Dass dies nicht nur ein frommer Wunsch bleibt, ist bei uns aber nicht nur ein Verdienst der sozialen Sicherungssysteme, die dringend modernisiert werden müssen, damit sie zukunftsfähig sind. Auch viele ehrenamtliche Helferinnen und Helfer tragen dazu bei. Daran sollte man bei diesem Armutsbericht erinnern. Wenn es diese freiwillig er

brachten Leistungen nicht gäbe, wäre unsere Gesellschaft sehr viel ärmer, und zwar nicht nur in finanzieller Hinsicht.

(Beifall von der FDP)

Die Notwendigkeit, diese sozialen Sicherungssysteme gerade aufgrund des demografischen Wandels, aber auch mit Blick auf die arbeitsmarktpolitischen Realitäten zu reformieren und zukunftssicher zu machen, ist ohne Alternative und allgemeingesellschaftliche Aufgabe. Darauf will ich ausdrücklich hinweisen. Nur so kann es gelingen, dass auch künftige Generationen auf schnelle und unbürokratische Hilfe vertrauen können, wenn sie in Not sind. Wir benötigen dort einen Systemwechsel.

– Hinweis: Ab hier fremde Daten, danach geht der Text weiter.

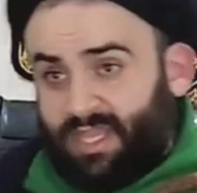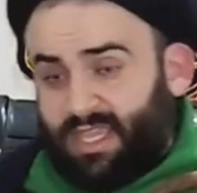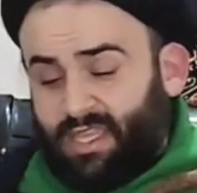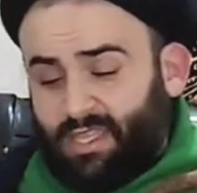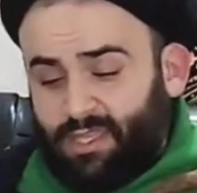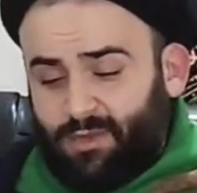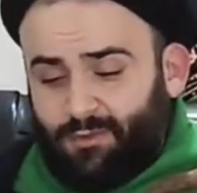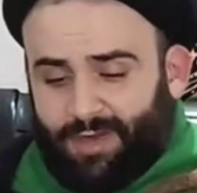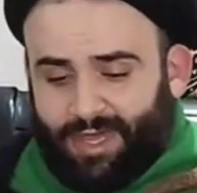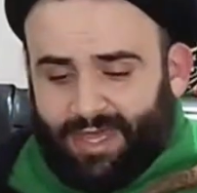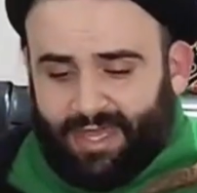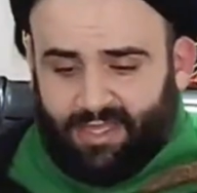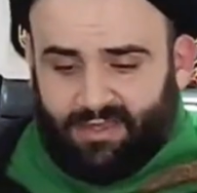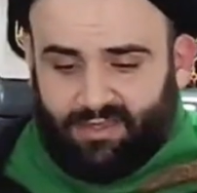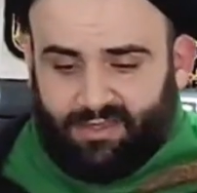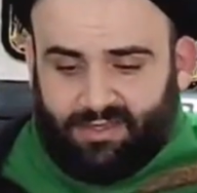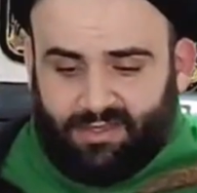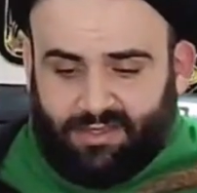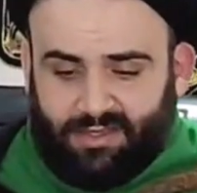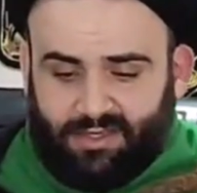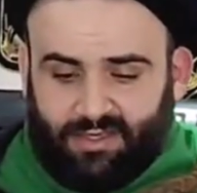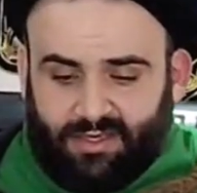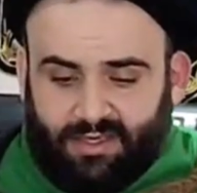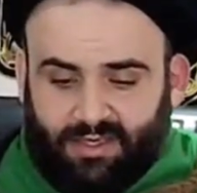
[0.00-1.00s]
هذه واحد
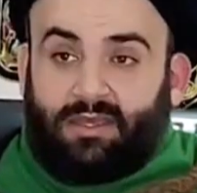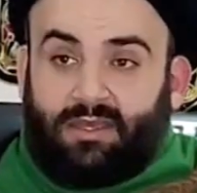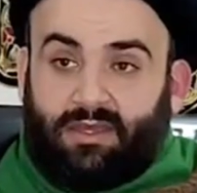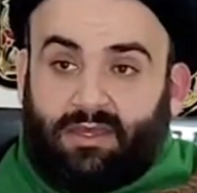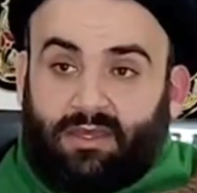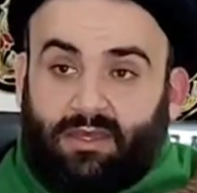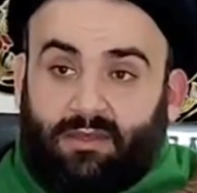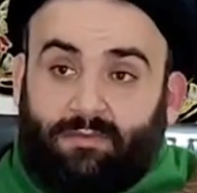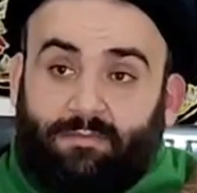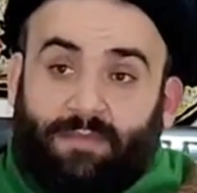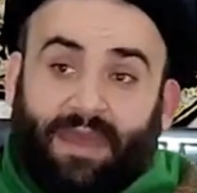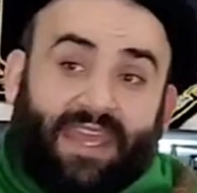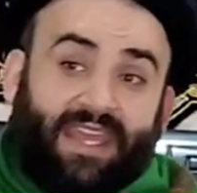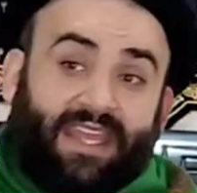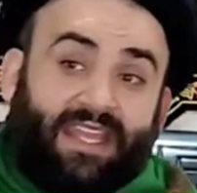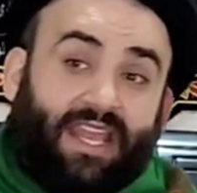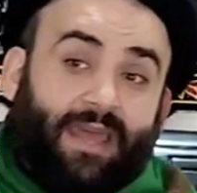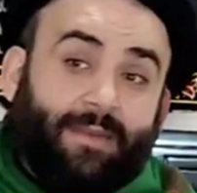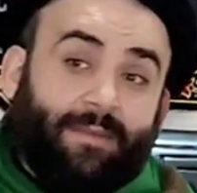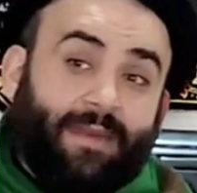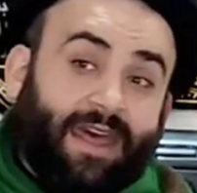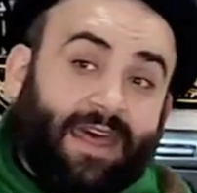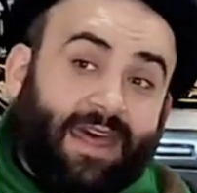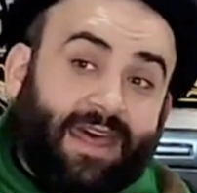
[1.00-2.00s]

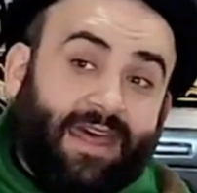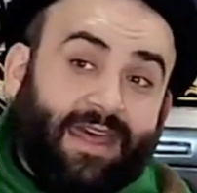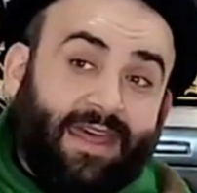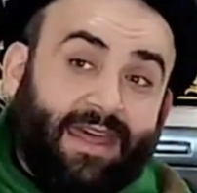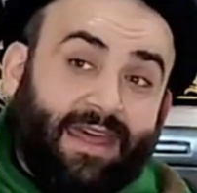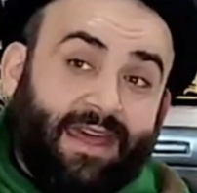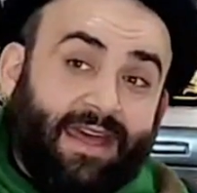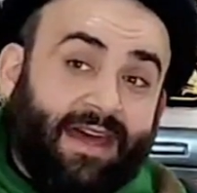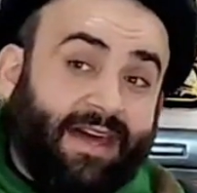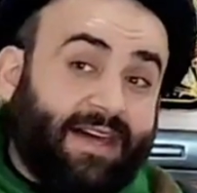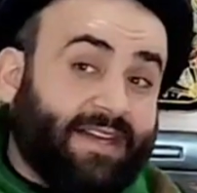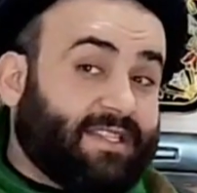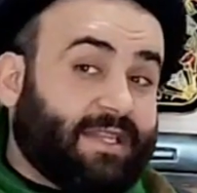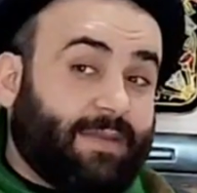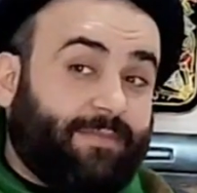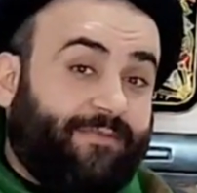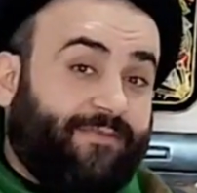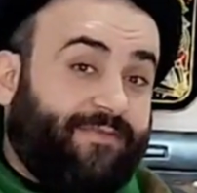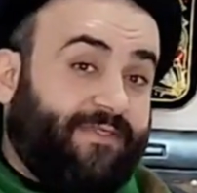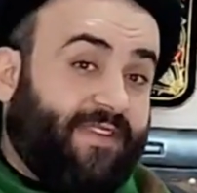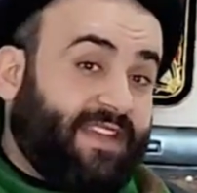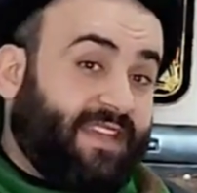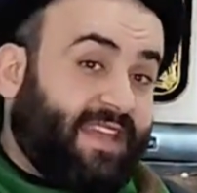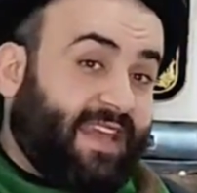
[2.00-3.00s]
بينما غصب
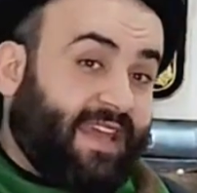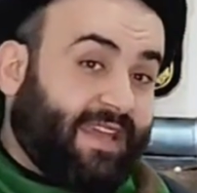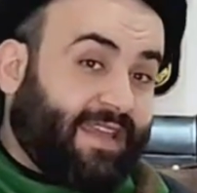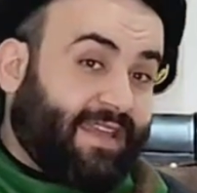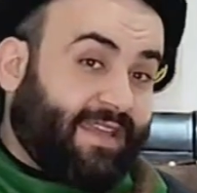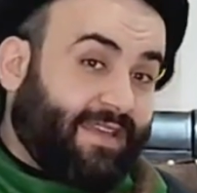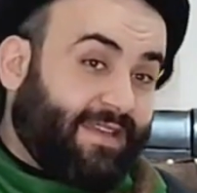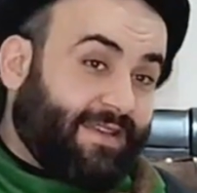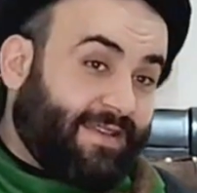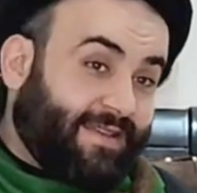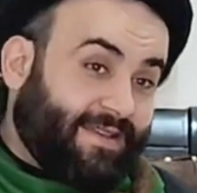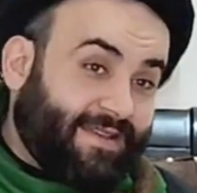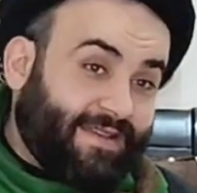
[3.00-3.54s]
فدك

Aus landespolitischer Sicht ist natürlich auch ein ausgeglichener Haushalt eine Form von nachhaltiger Sozialpolitik. Herr Henke hat es schon angesprochen. Es ist unsozial, aus dem Vollen zu schöpfen und die Schulden einfach an die nächste Generation weiterzugeben. Hinzu kommt, dass es irgendwann kaum noch Spielräume für sozialpolitische Weichenstellungen gibt, die eine Landesregierung vornehmen kann, wenn die Ausgaben nicht deutlich zurückgefahren werden.

Dieser Sozialbericht mit den Daten aus dem Jahre 2005 ist ein Armutsabschlusszeugnis von zehn Jahren rot-grüner Sozialpolitik. An diesen Daten werden wir uns in den nächsten Jahren messen lassen. Schwarz-Gelb will aus NordrheinWestfalen wieder ein Wohlstandsland machen. Fehlende Bildung, fehlende Arbeit und fehlende Gesundheit sind die größten Armutsrisiken, die wir Schritt für Schritt gemeinsam reduzieren werden. – Danke sehr.

(Beifall von FDP und CDU – Heike Gebhard [SPD]: Ja, ja!)

Vielen Dank, Herr Dr. Romberg. – Als nächster Redner hat für die Fraktion der SPD der Kollege Garbrecht das Wort.

(Zuruf von der SPD: Der Minister ist jetzt sprachlos!)

Frau Präsidentin! Meine Damen und Herren! Ich will zu Anfang sagen: Als Sozialpolitiker begrüße ich jede Gelegenheit, über die soziale Lage der Menschen im Land zu reden. Ich bedaure jede Chance, die in früherer Zeit nicht wahrgenommen worden ist. Aber ich will den Blick nicht rückwärts wenden.

Es gibt eine selektive Wahrnehmung. Seit 1992 machen wir im Land eine Sozial- und Armutsberichterstattung. Kein anderes Bundesland

(Wolfram Kuschke [SPD]: Richtig!)

hat dies seitdem getan. Wir haben aus jedem Bericht, Herr Minister, Konsequenzen gezogen, Schwerpunkte gesetzt und diese auch abgearbeitet. Einige Beispiele:

1995 war die Wohnungsnot, die Frage der Wohnberatung ein dringendes Thema. Wenn Sie sich den heutigen Bericht angucken – es gibt wohl nur wenige, die ihn in Gänze gelesen haben –, werden Sie feststellen, dass sich die Situation der obdachlosen, der wohnungslosen Menschen, die medizinische Versorgung gerade dieser Personengruppe deutlich verbessert hat.